Data extracts below:

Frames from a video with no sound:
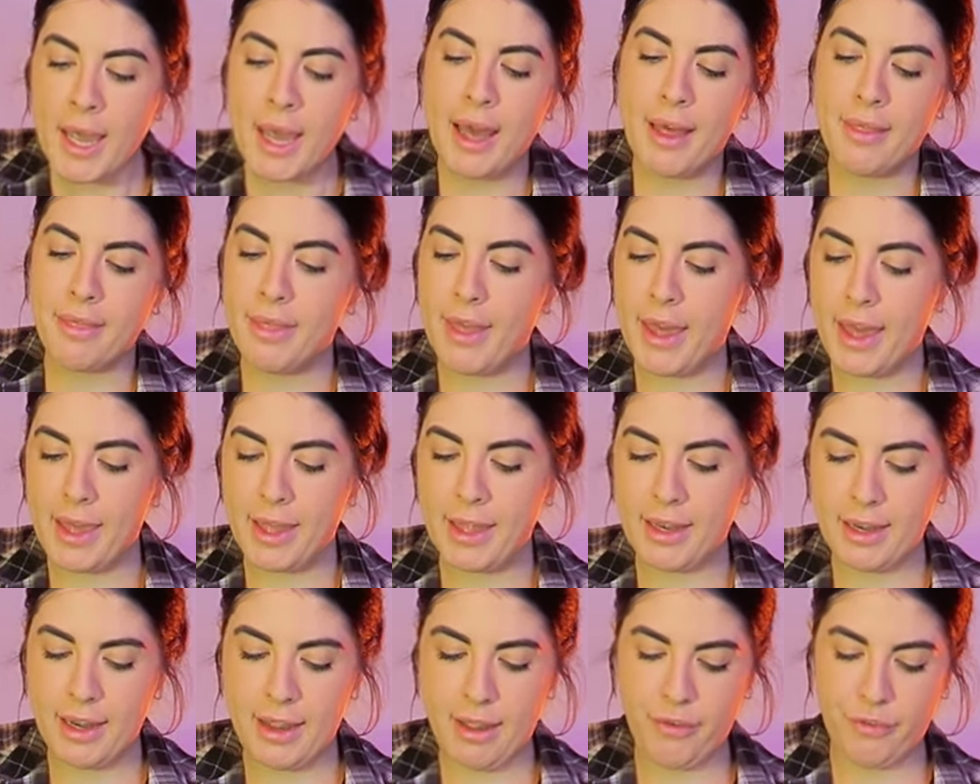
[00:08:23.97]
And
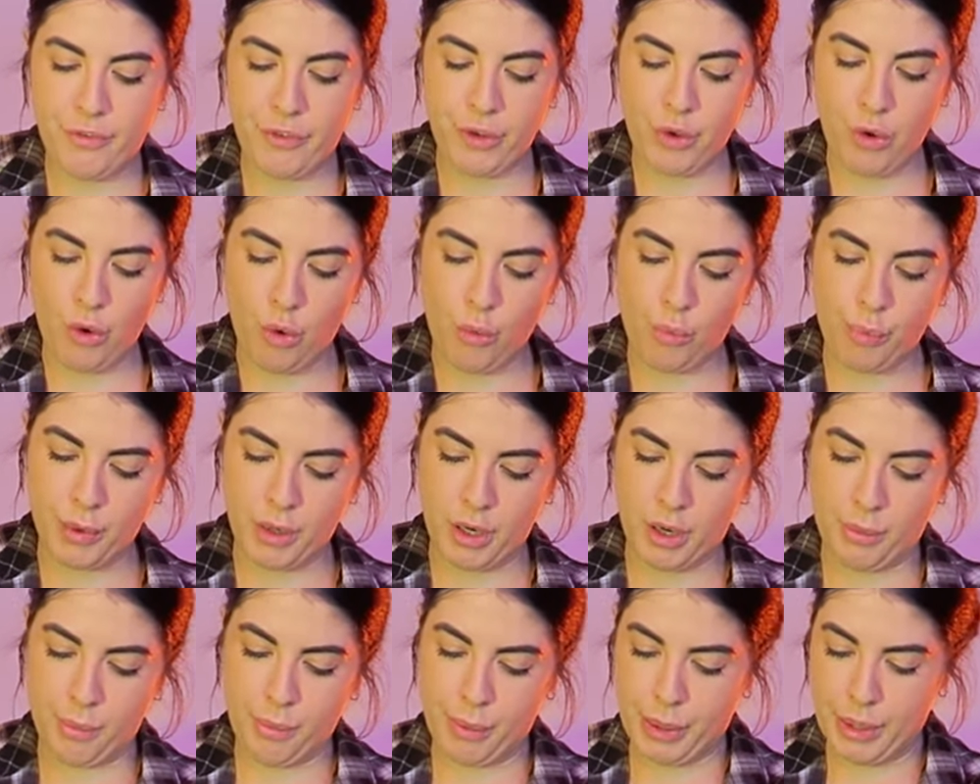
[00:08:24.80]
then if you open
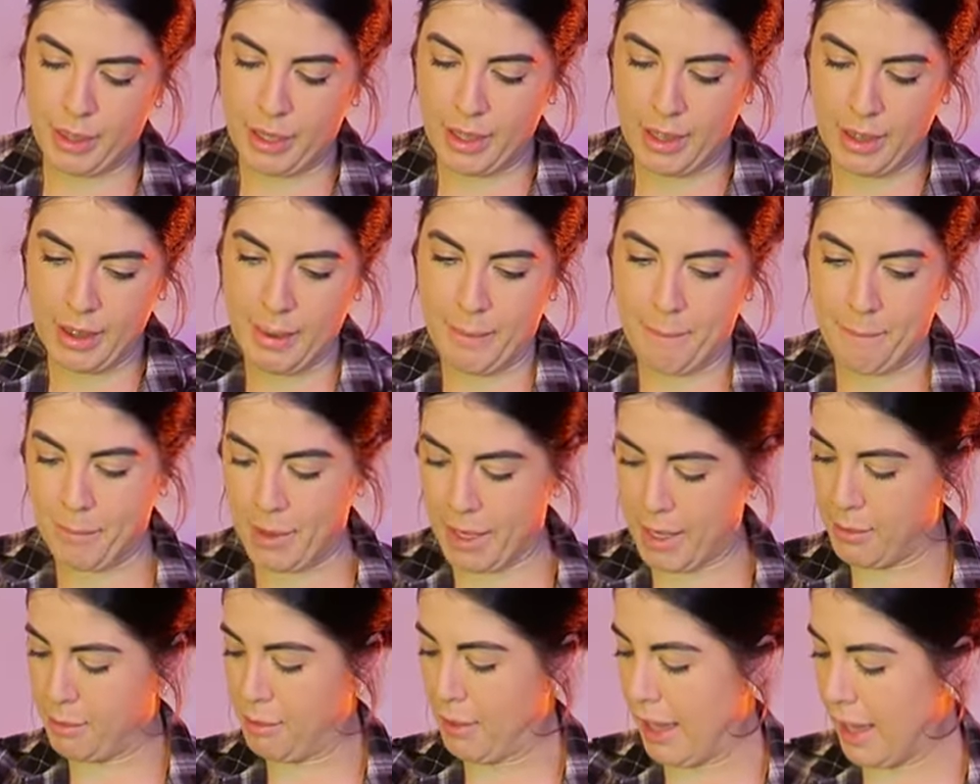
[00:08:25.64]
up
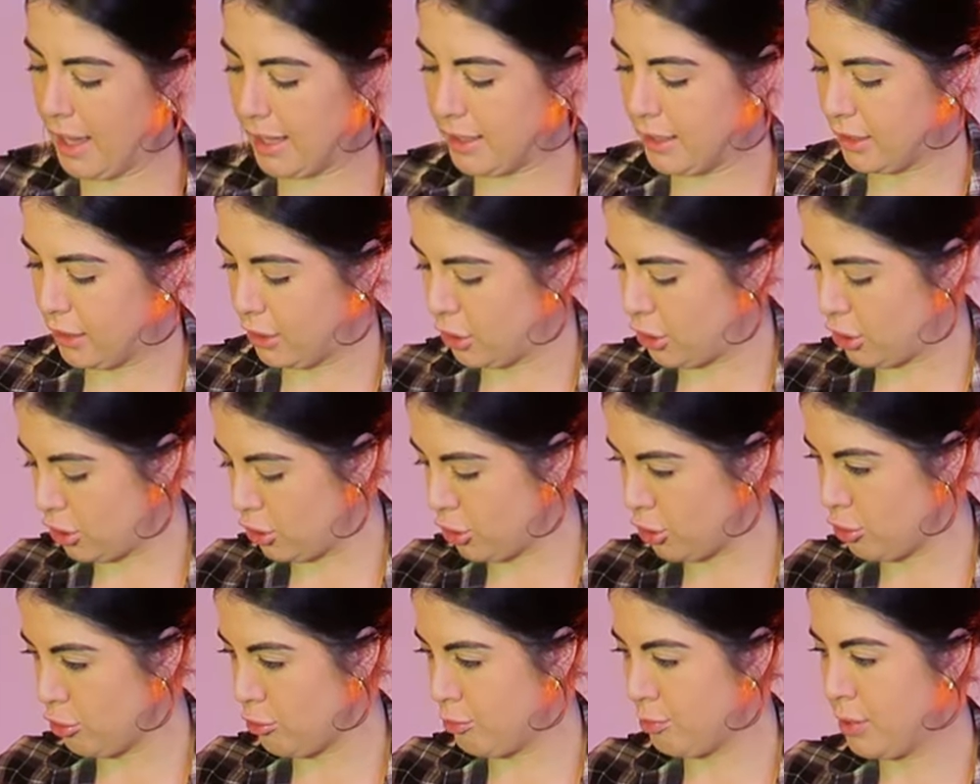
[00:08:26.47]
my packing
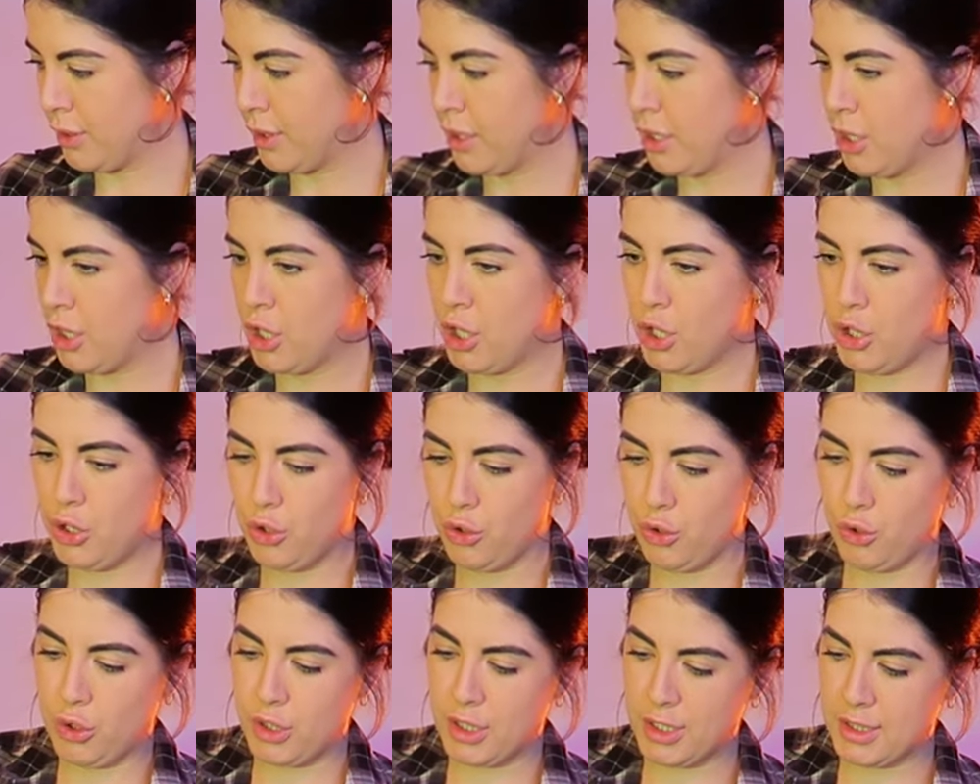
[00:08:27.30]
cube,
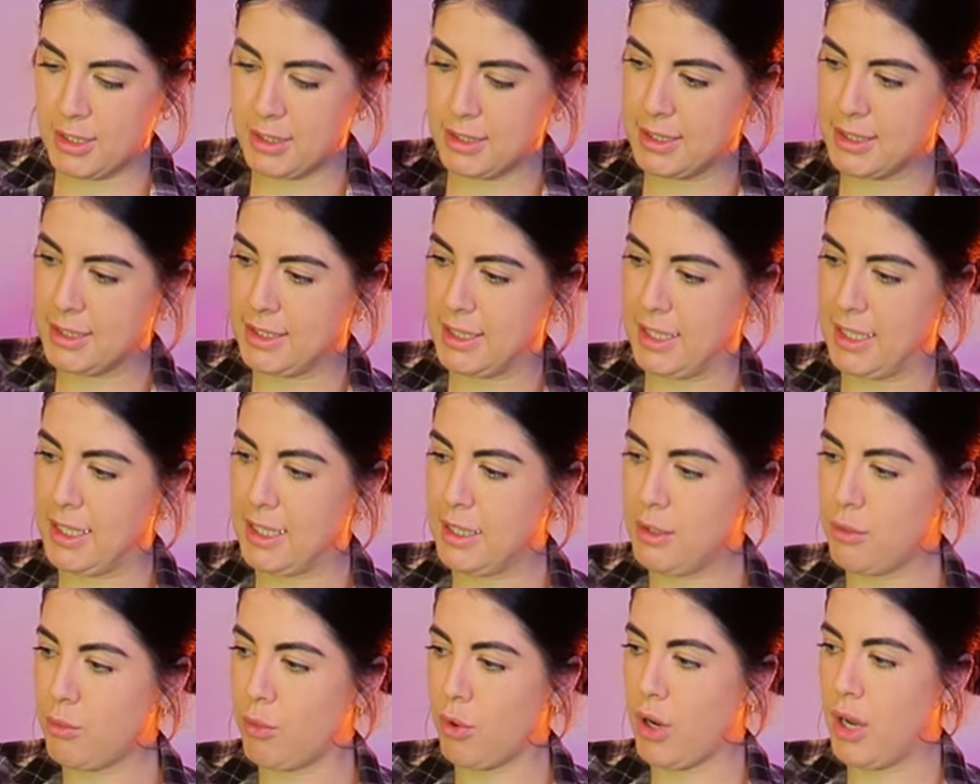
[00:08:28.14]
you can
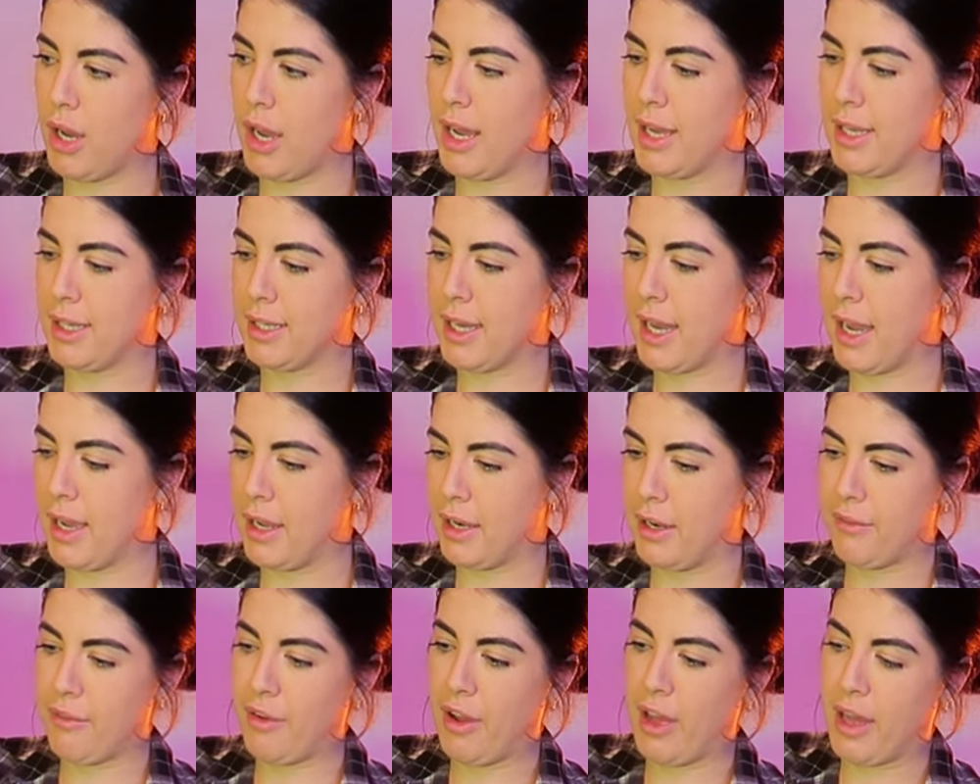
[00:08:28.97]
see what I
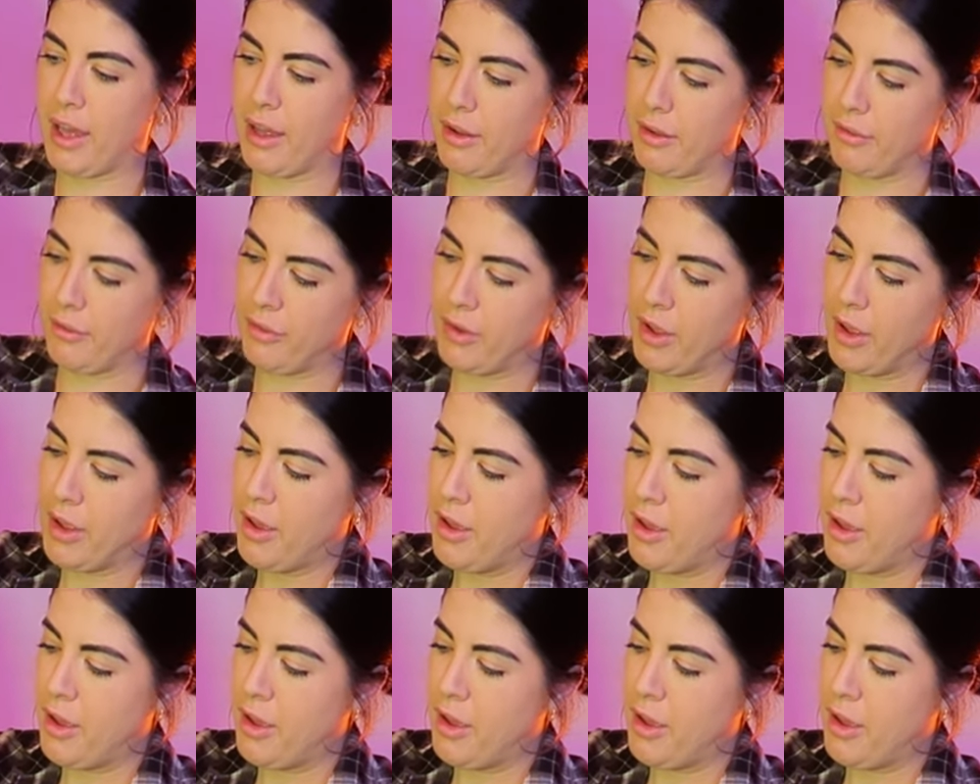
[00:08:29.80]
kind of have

End of Data extracts.

■ Task goal ■
Would you set down each line of the data exactly, with no images included?

■ Solution to the problem ■
Frames from a video with no sound:
[00:08:23.97]
And
[00:08:24.80]
then if you open
[00:08:25.64]
up
[00:08:26.47]
my packing
[00:08:27.30]
cube,
[00:08:28.14]
you can
[00:08:28.97]
see what I
[00:08:29.80]
kind of have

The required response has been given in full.